No less emphatic in meeting the new motor age than had been the august Automobile Club of America, the A.A.A. and scores of newly-born organizations, the Garden City Hotel came to symbolize—more genteely, perhaps—the new era, which was characterized by what the press termed "Motor Madness."  In its ballroom one danced to the lilting tune of "The Vanderbilt Cup Gallop." On Broadway Elsie Janis was starring in a noisy melodrama, "The Vanderbilt Cup."  George Jean Nathan, Julian Street and other literary talents wrote glowing prose inspired by these Long Island annuals.  Few events in American sports history drew such a fevered following as the Vanderbilt Cup, an audience of one-half million in 1910!  Motor Madness, or by whatever name, The Vanderbilt Cup is irretrievably linked with the old hotel landmark, established by Mr. Stewart twenty years before the Duryeas and Elwood Haynes ventured forth in their horseless carriages.
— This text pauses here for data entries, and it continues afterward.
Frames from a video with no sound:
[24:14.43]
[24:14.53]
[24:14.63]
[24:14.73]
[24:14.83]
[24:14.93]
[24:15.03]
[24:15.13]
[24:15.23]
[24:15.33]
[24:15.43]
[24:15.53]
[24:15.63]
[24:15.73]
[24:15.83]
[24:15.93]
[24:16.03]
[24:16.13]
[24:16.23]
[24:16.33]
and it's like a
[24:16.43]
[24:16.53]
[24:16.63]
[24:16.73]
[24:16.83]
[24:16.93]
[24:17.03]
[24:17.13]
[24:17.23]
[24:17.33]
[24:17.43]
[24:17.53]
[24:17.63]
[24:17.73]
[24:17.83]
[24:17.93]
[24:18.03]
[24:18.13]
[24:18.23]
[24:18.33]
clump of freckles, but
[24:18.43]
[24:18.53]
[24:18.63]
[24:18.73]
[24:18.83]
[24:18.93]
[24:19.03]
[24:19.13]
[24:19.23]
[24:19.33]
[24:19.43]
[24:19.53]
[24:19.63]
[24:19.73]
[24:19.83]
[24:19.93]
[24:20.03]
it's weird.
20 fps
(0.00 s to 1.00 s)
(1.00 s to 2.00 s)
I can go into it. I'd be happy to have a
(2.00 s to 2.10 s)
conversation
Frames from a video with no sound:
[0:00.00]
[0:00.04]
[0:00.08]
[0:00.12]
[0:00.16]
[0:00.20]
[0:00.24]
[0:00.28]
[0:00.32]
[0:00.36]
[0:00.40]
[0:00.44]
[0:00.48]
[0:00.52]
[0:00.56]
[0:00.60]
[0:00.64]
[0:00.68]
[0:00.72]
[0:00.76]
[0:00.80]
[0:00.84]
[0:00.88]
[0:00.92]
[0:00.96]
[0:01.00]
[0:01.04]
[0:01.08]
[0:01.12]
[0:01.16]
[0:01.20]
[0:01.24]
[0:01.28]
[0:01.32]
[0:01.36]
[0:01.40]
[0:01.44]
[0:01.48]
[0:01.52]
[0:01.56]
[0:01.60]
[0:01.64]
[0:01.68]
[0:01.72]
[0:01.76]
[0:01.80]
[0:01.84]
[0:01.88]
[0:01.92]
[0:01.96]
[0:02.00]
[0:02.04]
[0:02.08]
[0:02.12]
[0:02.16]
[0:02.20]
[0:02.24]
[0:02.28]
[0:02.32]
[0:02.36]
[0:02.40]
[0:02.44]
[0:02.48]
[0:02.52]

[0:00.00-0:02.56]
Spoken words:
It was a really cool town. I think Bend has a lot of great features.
And now, while concluding this review, THE NEW YORK TIMES of July 16, 1971 proclaims, "FAMED GARDEN CITY HOTEL IS CLOSING."  Though it had successfully bridged the gap between the 19th and 20th centuries, the Hotel had not for the last twenty-five years been able to cope with the rapidly changing conditions.  Ahead is the grim choice: complete demolition of a cherished landmark to allow an extension of its perennial park-like sanctuary, most likely, the erection of an ultra-modern high-rise complex having accomodations for business and motel-type facilities for touring transients.